Stored data:
•••••
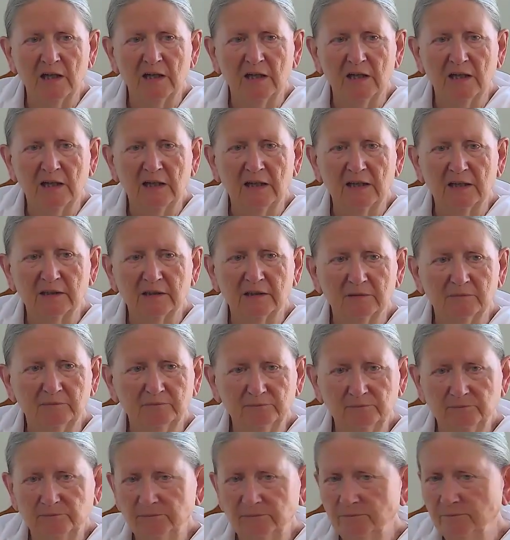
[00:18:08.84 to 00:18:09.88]
And
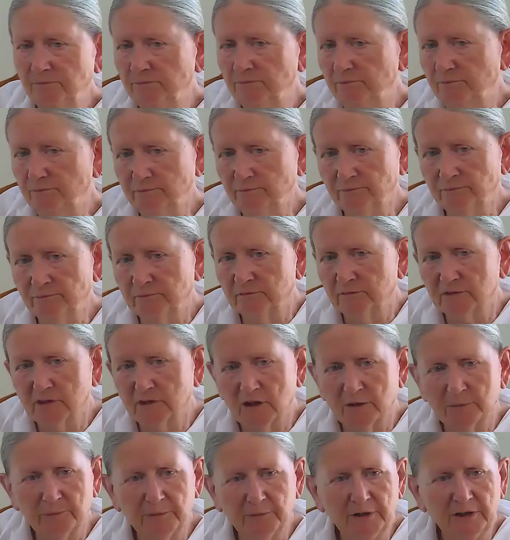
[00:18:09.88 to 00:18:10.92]

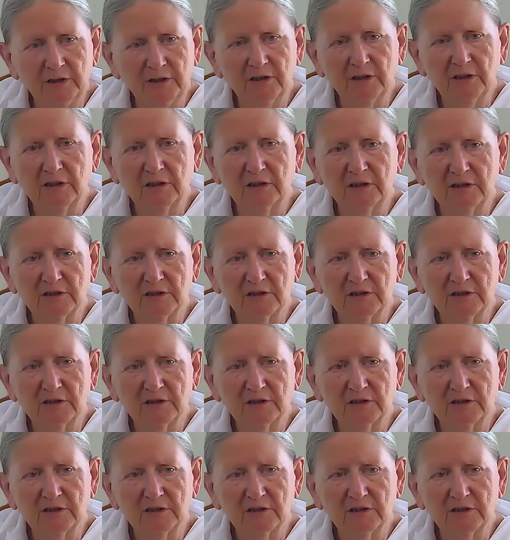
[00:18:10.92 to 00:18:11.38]
a being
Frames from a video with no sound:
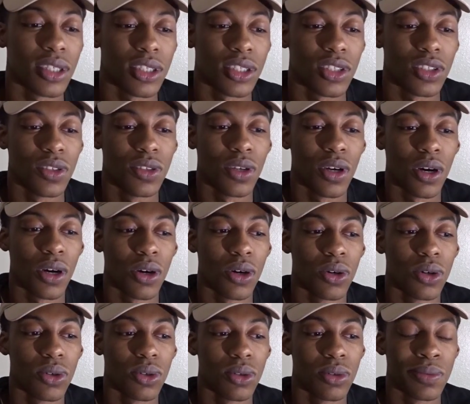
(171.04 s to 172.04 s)
you
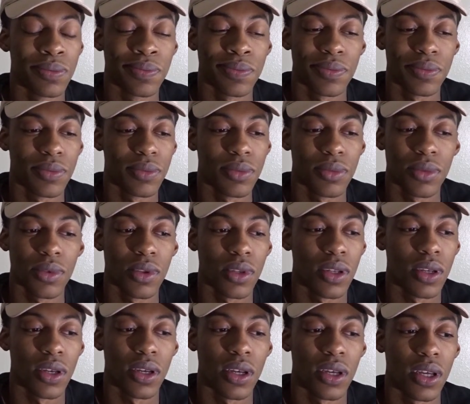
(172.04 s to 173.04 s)
know,
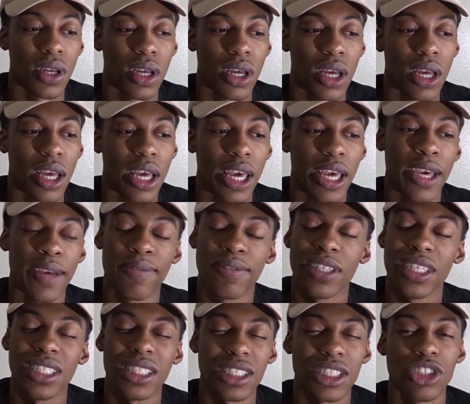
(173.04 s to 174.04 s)
if
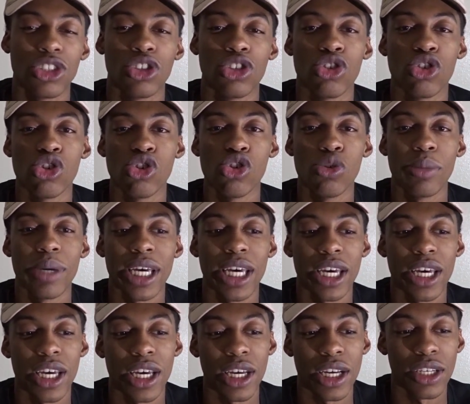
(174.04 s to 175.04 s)
this is true,
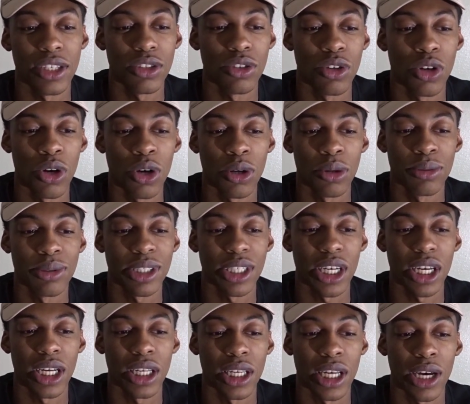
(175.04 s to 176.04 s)
man, you know what I'm
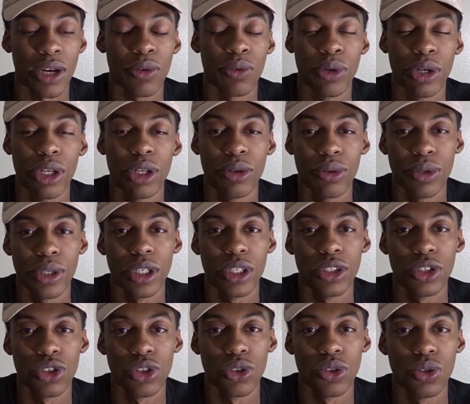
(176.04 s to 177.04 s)
saying, like really,
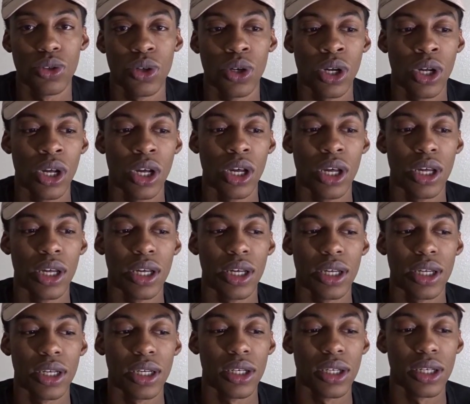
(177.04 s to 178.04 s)
really true,
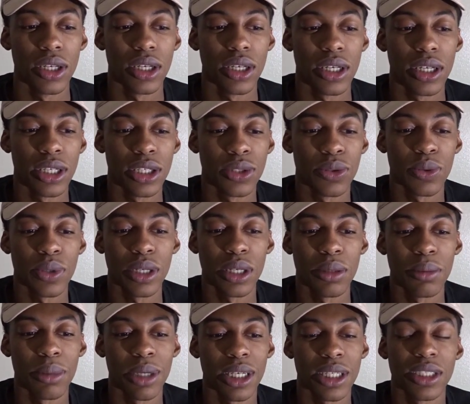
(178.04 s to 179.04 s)
it's
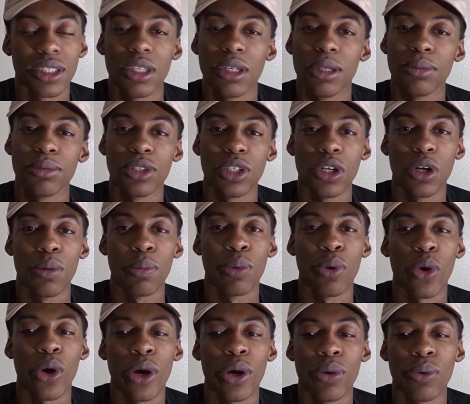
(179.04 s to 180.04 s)
really messed up to the
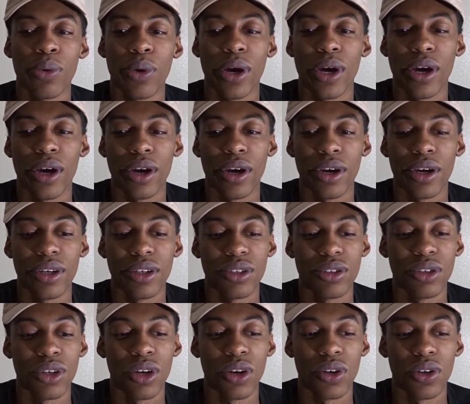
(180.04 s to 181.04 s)
point where,
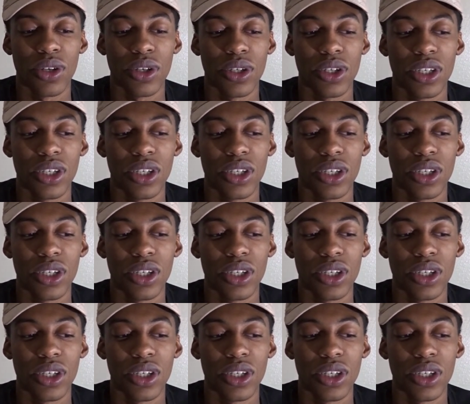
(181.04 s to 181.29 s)
you know,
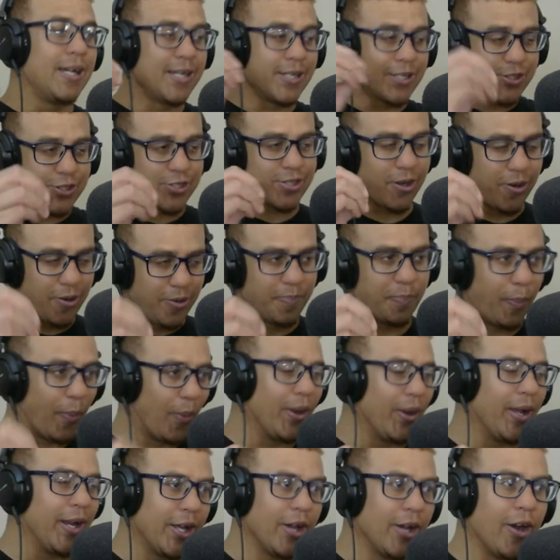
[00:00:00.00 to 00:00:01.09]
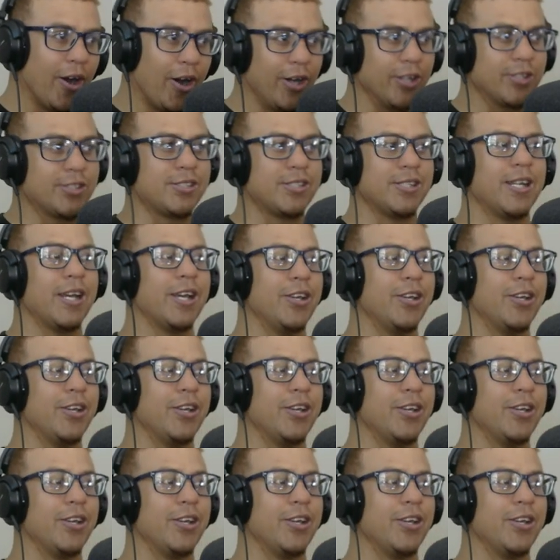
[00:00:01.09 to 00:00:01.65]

is so boiling hot today,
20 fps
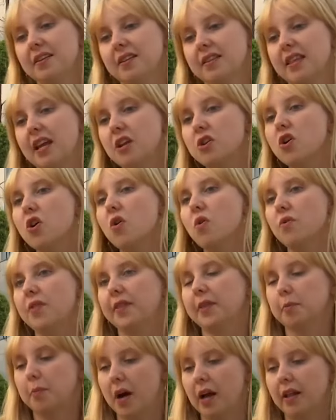they know
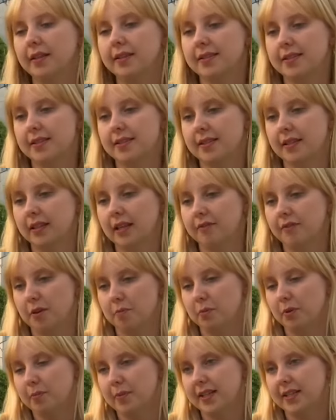that the policies that they've
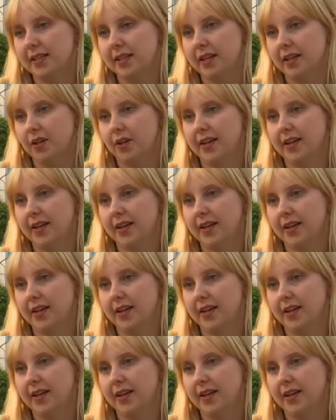implemented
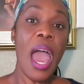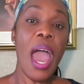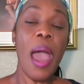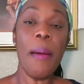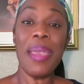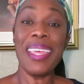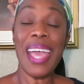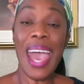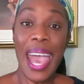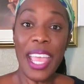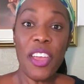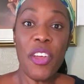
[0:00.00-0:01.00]
an
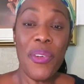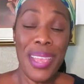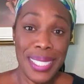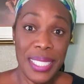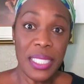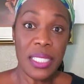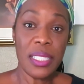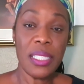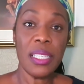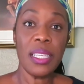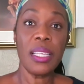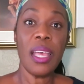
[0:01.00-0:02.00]
IRS
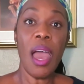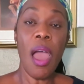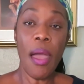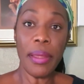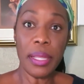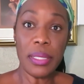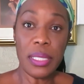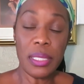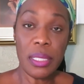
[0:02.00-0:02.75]
audit.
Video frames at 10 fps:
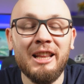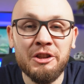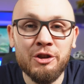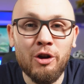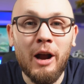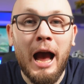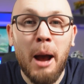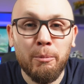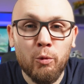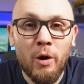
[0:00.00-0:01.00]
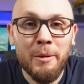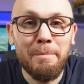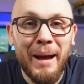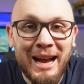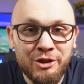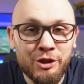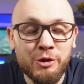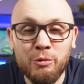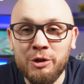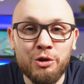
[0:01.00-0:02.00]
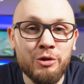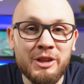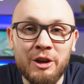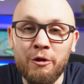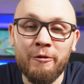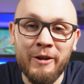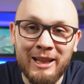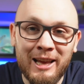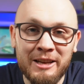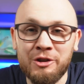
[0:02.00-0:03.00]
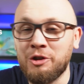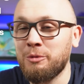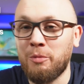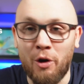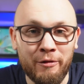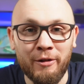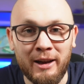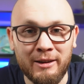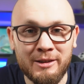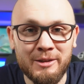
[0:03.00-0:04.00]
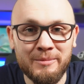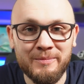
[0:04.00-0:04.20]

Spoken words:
Let's talk Upwork badges which you see on freelancers' profiles.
•••••
Transcribe exactly the span of lines that opens with the line holding "(171.04 s to 172.04 s)" and closes with the last line of the entries above. Omit pictures.

(171.04 s to 172.04 s)
you
(172.04 s to 173.04 s)
know,
(173.04 s to 174.04 s)
if
(174.04 s to 175.04 s)
this is true,
(175.04 s to 176.04 s)
man, you know what I'm
(176.04 s to 177.04 s)
saying, like really,
(177.04 s to 178.04 s)
really true,
(178.04 s to 179.04 s)
it's
(179.04 s to 180.04 s)
really messed up to the
(180.04 s to 181.04 s)
point where,
(181.04 s to 181.29 s)
you know,
[00:00:00.00 to 00:00:01.09]
[00:00:01.09 to 00:00:01.65]

is so boiling hot today,
20 fps
they know
that the policies that they've
implemented
[0:00.00-0:01.00]
an
[0:01.00-0:02.00]
IRS
[0:02.00-0:02.75]
audit.
Video frames at 10 fps:
[0:00.00-0:01.00]
[0:01.00-0:02.00]
[0:02.00-0:03.00]
[0:03.00-0:04.00]
[0:04.00-0:04.20]

Spoken words:
Let's talk Upwork badges which you see on freelancers' profiles.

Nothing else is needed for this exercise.